(Brief) An exact transcript is required of the lines below, from the one containing "[7.20-8.10s]" through the very last; leave every picture out of it.

Start of Block

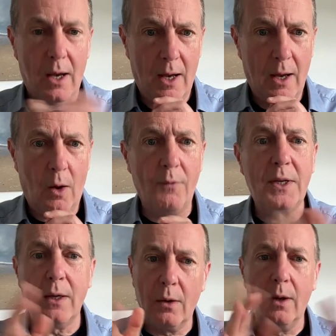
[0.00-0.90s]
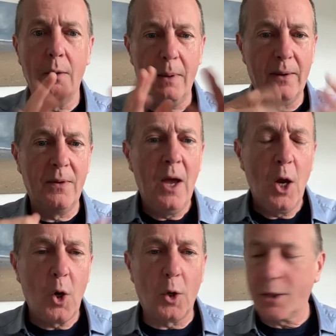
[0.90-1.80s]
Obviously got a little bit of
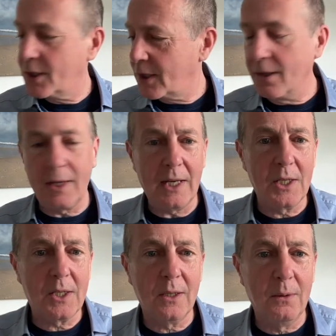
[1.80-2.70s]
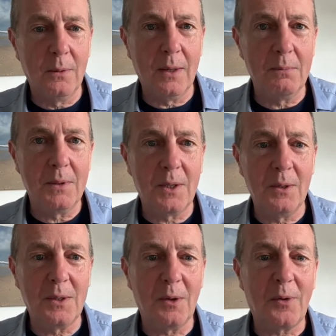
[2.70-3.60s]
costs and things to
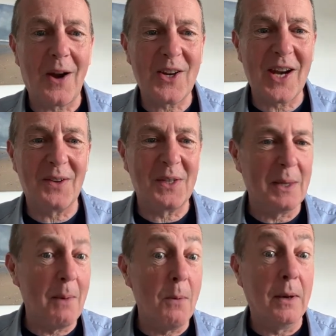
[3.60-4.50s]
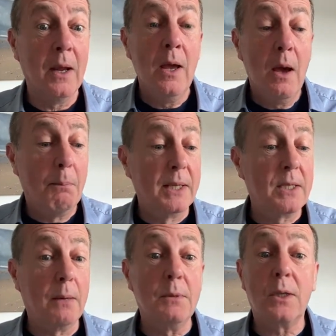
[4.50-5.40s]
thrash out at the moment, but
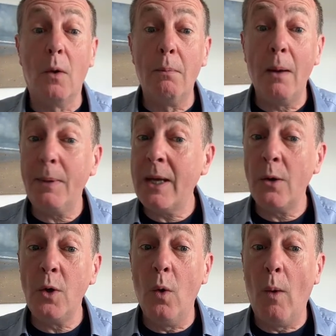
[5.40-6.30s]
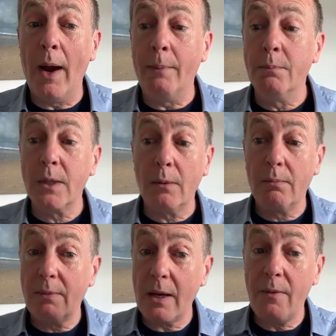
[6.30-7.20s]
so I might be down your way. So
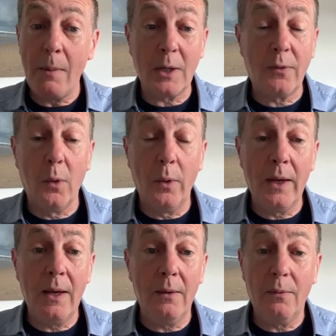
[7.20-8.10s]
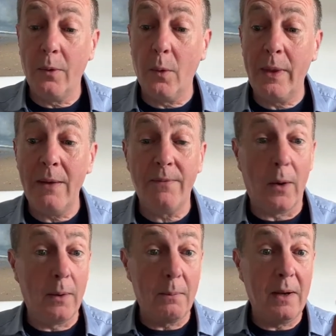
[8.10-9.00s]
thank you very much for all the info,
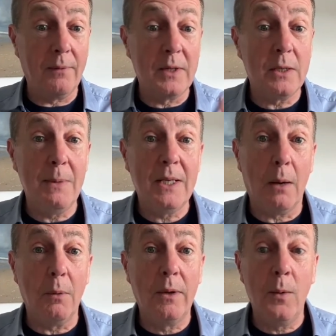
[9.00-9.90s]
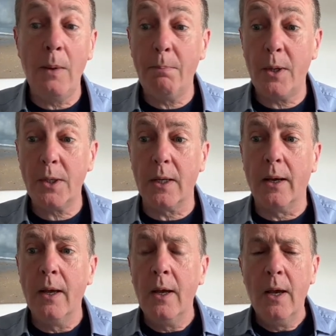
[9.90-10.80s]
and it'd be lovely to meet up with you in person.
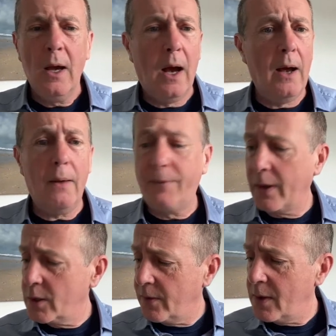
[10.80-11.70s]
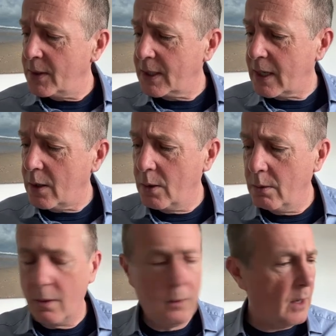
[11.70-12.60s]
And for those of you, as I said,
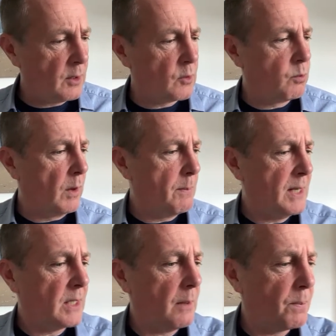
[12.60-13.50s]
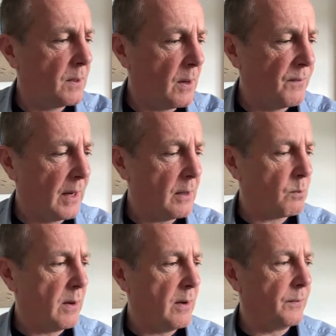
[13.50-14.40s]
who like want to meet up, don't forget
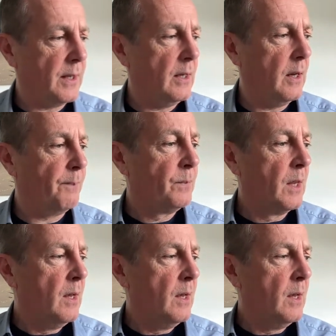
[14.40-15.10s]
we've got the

End of Block

(Exercise answer)
[7.20-8.10s]
[8.10-9.00s]
thank you very much for all the info,
[9.00-9.90s]
[9.90-10.80s]
and it'd be lovely to meet up with you in person.
[10.80-11.70s]
[11.70-12.60s]
And for those of you, as I said,
[12.60-13.50s]
[13.50-14.40s]
who like want to meet up, don't forget
[14.40-15.10s]
we've got the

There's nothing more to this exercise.